Jesse tried to imagine how this room must seem to Grant. The electric lights and the switches that controlled them, the cool air flowing from ceiling vents, the thermostat to adjust the temperature. The explanatory notes printed on paper and affixed to the walls: how to lock and unlock the door, how to summon an elevator, the finer points of indoor plumbing. A button for summoning a City host or hostess, if the instructions proved inadequate. “What seems to impress visitors most,” Jesse said, “is the airship.”
Grant winced. “I’ve seen photographs. And I’ve been invited to ride it. And not just me, but Julia as well, if she can be convinced. Is the thing as safe as they claim?”
“I’ve seen it go up and down hundreds of times without any problem.”
“Though I suppose the greatest marvel is that these things have come among us at all, from a place that is and isn’t the future. Do you understand it, Mr. Cullum, the story of where these people come from?”
“I would never claim to understand it, General. They say there is a whole sheaf of worlds, and that the City people have learned to travel from one to another. They live on one stalk in the sheaf and journey to nearby stalks. But for the traveler, all those stalks look like the past.” Jesse felt himself blushing at his own incoherence. No, he did not understand it. “I imagine they’ll explain it to you better in the orientation session.”
“We are their past, but they do not necessarily represent our future. That’s what the brochure says.”
“I guess the brochure’s right.”
“I value your opinion precisely because it’s not printed in a brochure. All these mechanical marvels are impressive, but I wonder about the nature of the people themselves. You must know many of them.”
“They prefer to keep us separate. But some mixing does go on.”
“As employers, have they treated you well?”
“Yes, sir. They cured me.” He spoke without thinking, then realized with dismay that Grant was waiting for him to continue. “When they hired me on, you see, the first thing they did was send me to the City clinic—sort of a miniature hospital with a half dozen doctors on duty. At the time I was suffering from … well, it’s not easy to discuss. Being a military man, I guess you’ve had experience of camp sicknesses among your troops.”
What Jesse could not bring himself to say was that he had arrived at the clinic barely able to pass urine without shrieking like a cat with its tail on fire. Grant cleared his throat and said, “I take your meaning.”

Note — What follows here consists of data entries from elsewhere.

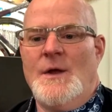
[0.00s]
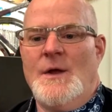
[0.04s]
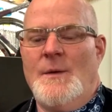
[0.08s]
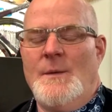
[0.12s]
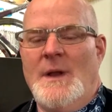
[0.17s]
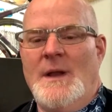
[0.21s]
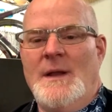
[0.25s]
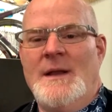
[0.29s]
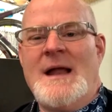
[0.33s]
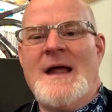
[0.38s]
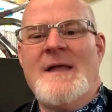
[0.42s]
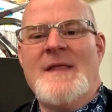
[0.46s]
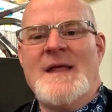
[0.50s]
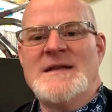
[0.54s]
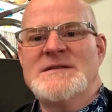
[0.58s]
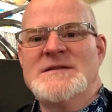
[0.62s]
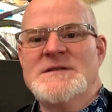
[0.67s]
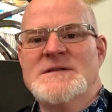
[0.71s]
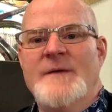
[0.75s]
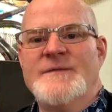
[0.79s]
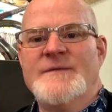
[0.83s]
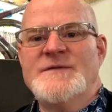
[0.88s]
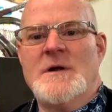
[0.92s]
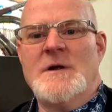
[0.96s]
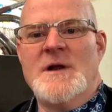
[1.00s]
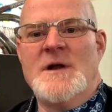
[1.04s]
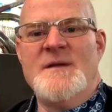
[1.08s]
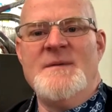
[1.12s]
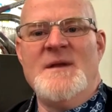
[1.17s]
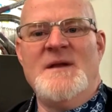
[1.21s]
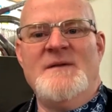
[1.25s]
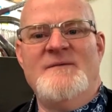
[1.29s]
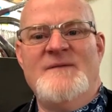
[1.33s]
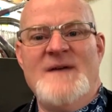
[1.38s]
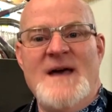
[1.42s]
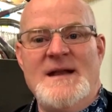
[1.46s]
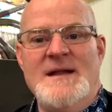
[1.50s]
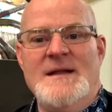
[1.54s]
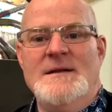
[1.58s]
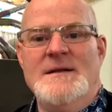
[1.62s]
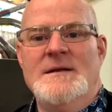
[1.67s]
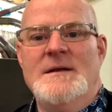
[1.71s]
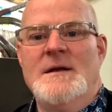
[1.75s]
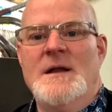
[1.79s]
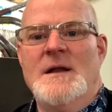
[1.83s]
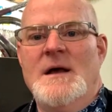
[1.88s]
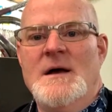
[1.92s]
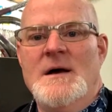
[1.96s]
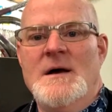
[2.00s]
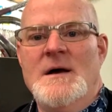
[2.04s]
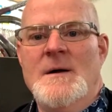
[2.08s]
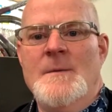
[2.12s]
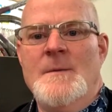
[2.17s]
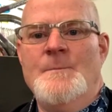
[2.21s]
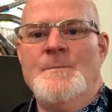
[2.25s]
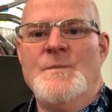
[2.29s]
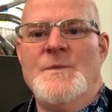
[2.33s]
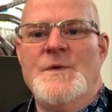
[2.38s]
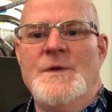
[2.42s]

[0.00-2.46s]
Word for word: a lot of that stuff's already been vetted. Uh,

“Sir, they cured that. And not with a syringe full of nitrate of silver. They gave me pills. They said I had other conditions that weren’t so obvious, and they cured those, too. They gave me injections to the arm that made me impervious to rubeola and smallpox and other diseases whose names I can’t recall. So, yes, I can testify that they treated me well. For all I know they may have saved my life.”

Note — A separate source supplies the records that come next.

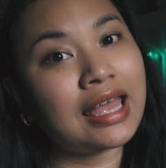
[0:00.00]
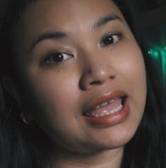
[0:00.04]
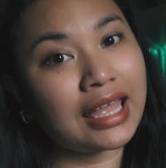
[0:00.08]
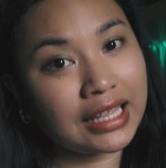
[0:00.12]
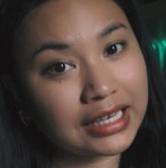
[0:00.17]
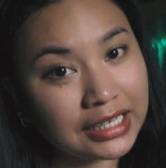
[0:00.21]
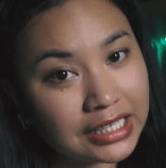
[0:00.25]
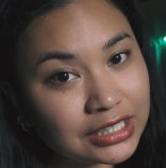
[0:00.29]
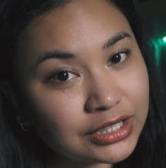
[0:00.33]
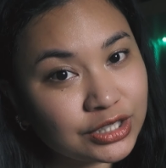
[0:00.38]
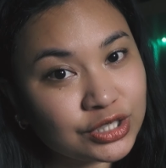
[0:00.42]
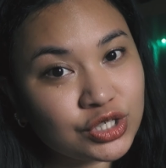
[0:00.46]

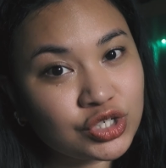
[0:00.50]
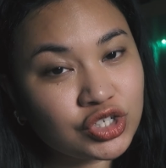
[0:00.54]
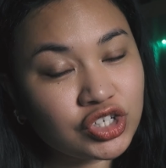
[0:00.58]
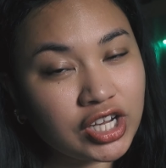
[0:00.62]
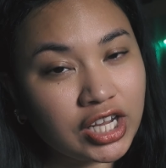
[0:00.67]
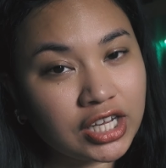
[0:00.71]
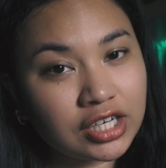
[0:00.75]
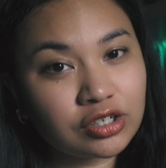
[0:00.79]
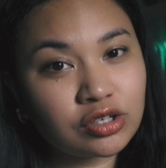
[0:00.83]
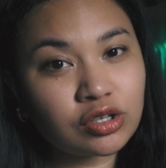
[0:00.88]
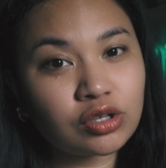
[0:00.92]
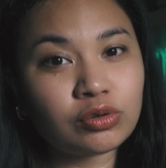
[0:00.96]
And in this
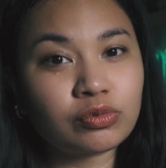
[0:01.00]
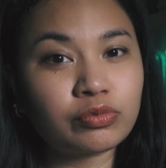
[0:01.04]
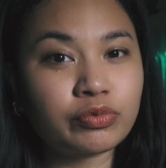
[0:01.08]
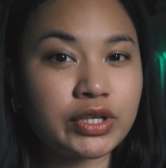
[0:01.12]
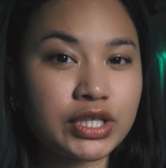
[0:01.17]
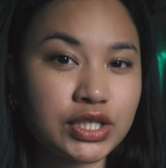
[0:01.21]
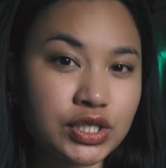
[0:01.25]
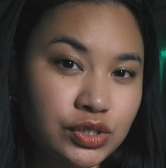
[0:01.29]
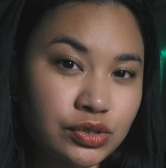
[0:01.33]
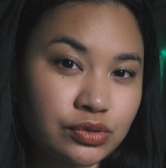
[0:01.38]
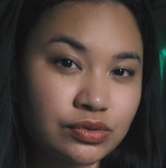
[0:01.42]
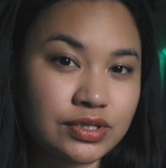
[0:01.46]
channel, we
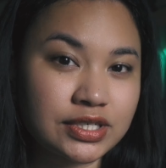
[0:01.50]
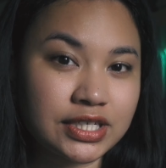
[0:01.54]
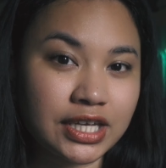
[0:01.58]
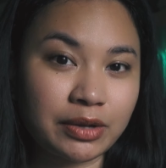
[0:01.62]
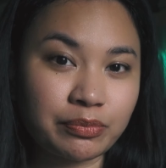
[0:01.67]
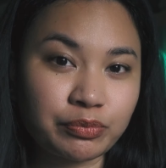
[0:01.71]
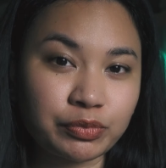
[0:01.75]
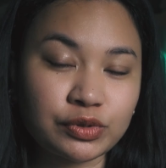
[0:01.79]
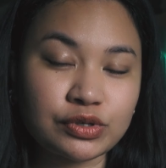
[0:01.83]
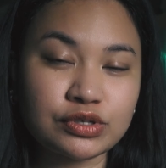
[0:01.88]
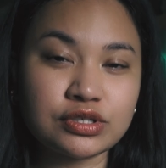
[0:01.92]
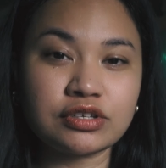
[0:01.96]
do
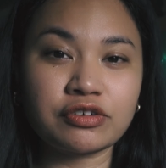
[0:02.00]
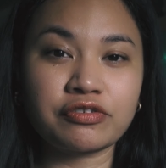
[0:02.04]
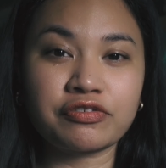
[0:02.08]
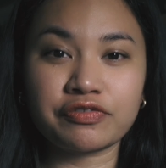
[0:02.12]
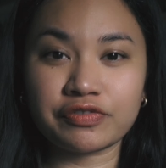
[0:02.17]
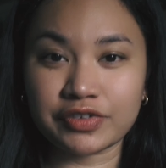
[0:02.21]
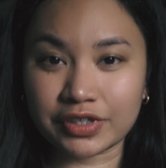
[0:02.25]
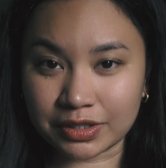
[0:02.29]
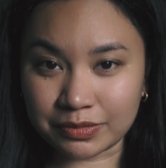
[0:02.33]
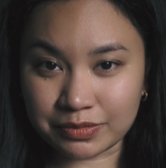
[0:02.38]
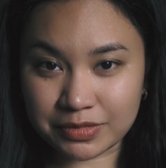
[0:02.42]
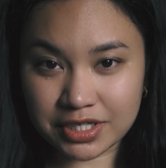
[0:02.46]
samples of
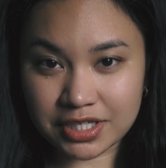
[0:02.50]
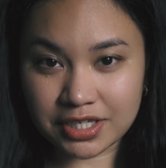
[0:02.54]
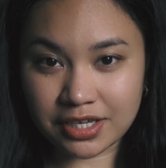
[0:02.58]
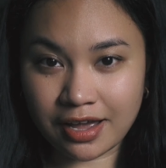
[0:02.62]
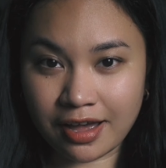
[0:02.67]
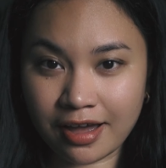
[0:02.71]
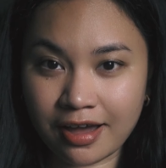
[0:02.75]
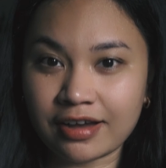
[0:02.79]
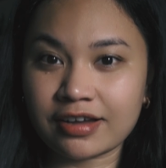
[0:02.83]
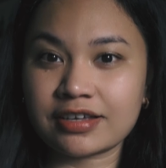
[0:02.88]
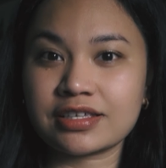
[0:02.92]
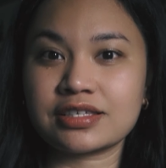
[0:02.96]
film
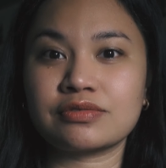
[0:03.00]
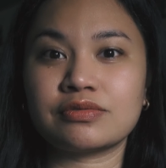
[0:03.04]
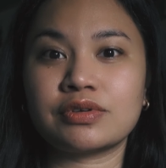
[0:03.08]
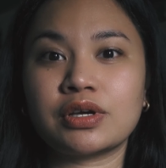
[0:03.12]
stocks.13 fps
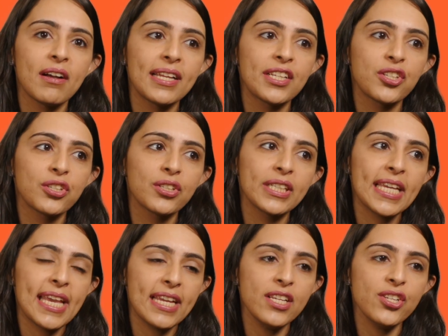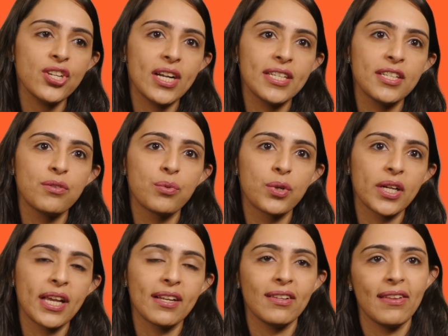at an early age, I did work
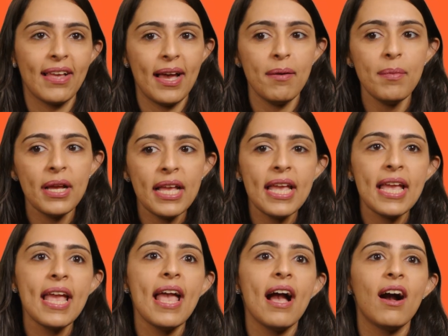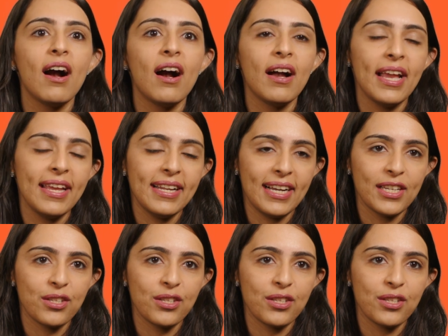at a lab in high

Jesse wondered if he had said too much. For a few moments Grant seemed plunged in thought. “That is a marvel,” he said at last. “I hope they can be convinced to share the secret of these cures.”

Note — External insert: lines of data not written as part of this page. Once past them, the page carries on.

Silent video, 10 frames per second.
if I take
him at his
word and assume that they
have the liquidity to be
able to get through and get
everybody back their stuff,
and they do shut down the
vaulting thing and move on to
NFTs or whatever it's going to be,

“They plan to do so. I’ve heard it discussed.”
“Perhaps they should have shared it when they first arrived. Many lives might have been saved already.”
“Yes, sir, but who would have believed them? Who believed the City was anything more than a trumped-up Barnum show, those first few months? Now that the skeptics are routed, it begins to become possible. You know 1877 is the last year of the City, before they close the Mirror and go home. They say, in the last year, they’ll be even more frank and forthcoming.”
“Now that they’ve prepared the ground.”
“Yes, sir.”
Grant tugged at the sleeve of his woolen suit. Even now, with all the weight he’d gained since Appomattox, he looked as if he’d be more comfortable in a Union uniform. Or maybe his restlessness meant Jesse had overstayed his welcome. But he couldn’t politely leave until he was dismissed.